Sure I play the guitar, now all the more!







Away from Rome!




What a devilish stench!



Sabotage

This leads me on rather neatly to Albert Hurter, a Disney 'inspirational sketch artist' who was profoundly influenced by Kley. Hurter was payed to sketch all day; his drawings were used as the inspiration for Disney's animators. His subjects included animals and anthropomorphism; most interesting to me, though, are his drawings of inanimate objects given life and personality.
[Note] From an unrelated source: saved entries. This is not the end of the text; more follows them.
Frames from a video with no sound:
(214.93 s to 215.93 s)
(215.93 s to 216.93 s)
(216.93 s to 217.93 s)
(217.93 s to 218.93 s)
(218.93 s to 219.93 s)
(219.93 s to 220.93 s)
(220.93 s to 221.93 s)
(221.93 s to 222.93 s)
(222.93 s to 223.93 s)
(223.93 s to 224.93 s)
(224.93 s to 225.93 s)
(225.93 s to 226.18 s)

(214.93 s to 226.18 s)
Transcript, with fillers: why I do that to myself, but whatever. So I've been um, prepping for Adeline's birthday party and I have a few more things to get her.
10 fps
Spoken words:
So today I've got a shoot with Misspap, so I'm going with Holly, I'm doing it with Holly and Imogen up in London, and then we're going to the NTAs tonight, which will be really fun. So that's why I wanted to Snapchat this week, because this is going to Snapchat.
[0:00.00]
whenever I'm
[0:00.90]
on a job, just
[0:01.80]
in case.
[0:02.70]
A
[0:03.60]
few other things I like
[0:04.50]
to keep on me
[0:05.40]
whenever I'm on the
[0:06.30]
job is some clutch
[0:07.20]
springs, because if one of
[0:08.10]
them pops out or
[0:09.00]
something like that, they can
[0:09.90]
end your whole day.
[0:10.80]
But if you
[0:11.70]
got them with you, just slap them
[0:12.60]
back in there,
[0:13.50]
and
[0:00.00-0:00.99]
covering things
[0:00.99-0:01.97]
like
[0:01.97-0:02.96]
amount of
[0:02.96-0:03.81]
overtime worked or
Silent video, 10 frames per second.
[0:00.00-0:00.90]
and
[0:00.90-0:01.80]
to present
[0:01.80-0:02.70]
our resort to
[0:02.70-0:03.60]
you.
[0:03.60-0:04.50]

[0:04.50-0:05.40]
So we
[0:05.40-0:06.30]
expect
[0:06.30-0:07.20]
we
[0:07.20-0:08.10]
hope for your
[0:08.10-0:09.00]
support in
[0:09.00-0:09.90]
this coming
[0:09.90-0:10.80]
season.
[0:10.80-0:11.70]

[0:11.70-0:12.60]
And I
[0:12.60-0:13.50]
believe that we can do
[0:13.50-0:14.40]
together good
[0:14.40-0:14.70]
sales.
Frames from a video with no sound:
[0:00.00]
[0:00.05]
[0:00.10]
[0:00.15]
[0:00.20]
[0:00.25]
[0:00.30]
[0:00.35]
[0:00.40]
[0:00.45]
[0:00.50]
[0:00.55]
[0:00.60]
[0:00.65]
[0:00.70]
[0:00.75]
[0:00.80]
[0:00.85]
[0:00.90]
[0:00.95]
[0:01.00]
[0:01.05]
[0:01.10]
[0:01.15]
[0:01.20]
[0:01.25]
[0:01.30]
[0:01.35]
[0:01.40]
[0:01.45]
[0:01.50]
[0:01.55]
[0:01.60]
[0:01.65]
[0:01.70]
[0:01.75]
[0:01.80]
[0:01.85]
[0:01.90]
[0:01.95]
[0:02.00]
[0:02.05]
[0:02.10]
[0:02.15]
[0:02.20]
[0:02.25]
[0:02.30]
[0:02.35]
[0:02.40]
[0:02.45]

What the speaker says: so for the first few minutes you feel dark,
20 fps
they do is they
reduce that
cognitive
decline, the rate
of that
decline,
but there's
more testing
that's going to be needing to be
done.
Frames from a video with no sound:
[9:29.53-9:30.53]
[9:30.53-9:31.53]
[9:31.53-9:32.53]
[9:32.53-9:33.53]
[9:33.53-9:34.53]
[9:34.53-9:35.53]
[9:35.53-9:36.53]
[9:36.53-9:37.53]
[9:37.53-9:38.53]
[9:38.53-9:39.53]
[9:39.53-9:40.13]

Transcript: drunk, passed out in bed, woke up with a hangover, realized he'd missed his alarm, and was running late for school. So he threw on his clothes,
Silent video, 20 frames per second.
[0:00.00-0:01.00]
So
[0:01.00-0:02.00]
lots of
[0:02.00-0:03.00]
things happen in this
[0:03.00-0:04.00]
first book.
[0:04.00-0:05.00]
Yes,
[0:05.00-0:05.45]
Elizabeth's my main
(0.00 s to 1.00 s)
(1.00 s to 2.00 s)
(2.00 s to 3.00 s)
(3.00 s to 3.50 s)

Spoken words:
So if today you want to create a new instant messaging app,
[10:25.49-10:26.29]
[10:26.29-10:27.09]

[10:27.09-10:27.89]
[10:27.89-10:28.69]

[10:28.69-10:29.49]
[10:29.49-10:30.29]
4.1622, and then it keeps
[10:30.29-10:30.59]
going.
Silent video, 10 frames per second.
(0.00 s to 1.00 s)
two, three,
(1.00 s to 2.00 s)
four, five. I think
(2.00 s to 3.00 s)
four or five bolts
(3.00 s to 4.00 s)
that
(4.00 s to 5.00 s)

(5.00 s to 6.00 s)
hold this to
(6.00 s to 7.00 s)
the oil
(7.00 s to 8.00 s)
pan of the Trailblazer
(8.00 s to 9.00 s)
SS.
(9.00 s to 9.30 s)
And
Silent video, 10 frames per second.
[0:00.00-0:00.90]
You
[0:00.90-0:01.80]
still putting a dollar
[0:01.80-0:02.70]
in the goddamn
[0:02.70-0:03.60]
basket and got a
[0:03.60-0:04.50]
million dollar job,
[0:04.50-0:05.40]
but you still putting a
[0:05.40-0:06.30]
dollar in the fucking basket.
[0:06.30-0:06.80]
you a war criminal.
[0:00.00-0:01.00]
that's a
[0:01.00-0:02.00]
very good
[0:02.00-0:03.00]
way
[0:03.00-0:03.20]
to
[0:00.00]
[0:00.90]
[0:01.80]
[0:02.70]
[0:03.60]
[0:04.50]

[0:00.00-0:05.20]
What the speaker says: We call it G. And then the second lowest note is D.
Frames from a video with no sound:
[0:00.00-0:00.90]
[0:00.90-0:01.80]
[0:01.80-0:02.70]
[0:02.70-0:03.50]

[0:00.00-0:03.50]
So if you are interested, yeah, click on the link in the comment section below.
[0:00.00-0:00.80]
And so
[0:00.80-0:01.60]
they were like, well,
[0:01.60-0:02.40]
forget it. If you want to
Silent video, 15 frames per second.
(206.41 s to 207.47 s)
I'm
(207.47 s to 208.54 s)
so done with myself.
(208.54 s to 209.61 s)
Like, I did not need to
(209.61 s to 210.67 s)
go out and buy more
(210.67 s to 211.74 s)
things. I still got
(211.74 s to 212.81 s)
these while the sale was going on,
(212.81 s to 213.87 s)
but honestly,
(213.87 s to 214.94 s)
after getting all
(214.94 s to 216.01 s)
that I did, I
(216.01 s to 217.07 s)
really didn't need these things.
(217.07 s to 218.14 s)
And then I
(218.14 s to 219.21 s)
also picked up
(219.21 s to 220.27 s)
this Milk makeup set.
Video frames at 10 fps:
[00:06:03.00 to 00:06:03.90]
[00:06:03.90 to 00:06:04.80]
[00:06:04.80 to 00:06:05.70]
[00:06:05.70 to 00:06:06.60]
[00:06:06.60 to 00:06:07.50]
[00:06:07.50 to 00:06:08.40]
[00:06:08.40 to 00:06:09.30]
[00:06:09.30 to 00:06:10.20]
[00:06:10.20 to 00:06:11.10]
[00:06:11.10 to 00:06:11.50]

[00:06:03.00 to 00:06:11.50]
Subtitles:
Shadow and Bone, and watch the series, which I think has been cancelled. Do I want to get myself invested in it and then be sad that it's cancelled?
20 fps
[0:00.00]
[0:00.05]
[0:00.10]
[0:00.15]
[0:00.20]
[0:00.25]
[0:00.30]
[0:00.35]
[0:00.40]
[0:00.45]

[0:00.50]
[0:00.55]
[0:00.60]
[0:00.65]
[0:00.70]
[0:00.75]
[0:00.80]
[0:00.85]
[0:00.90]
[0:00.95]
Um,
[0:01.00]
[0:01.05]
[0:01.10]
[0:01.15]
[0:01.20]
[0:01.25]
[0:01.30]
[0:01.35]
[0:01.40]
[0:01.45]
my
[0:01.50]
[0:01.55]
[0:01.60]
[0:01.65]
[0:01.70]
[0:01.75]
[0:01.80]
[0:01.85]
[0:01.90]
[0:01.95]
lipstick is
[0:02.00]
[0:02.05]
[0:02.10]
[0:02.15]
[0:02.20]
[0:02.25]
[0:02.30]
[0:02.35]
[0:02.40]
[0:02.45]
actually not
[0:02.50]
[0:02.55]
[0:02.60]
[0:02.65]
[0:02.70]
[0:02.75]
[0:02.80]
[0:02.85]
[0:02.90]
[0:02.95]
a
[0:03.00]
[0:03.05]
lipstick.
Fans of Hurter may be interested in John Canemaker's Before the Animation Begins, which provides a detailed account of the lives of inspirational sketch artists to work at the Disney studio, along with a selection of the work they produced while there. Another book on Hurter is He Drew As He Pleased, a book consisting almost entirely of sketches made by Hurter at the Disney studio. It's a wonderful book, but, printed in the 1940s, is now rather expensive; for samples of He Drew As He Pleased visit Brad Goodchild's blog.
To finish off, here are the Chats Fourres, or Law-Cats, from Francis Rabelais' Gargantua and Pantagruel. The Law-Cats are cat-like creatures that symbolise judges and lawyers, and 'live on corruption'. Below are depictions by Gustave Dore (the first four images) and W. Heath Robinson (the fifth and sixth images).







2 comments:

Anonymous said...

Very interesting blog Luke, glad you liked the Hurter posts...I love Kley also...

Snow White Archive said...

I know this is an older entry for you, but hey man, this is a great post. I dig the comparisons with Albert Hurter's sketches.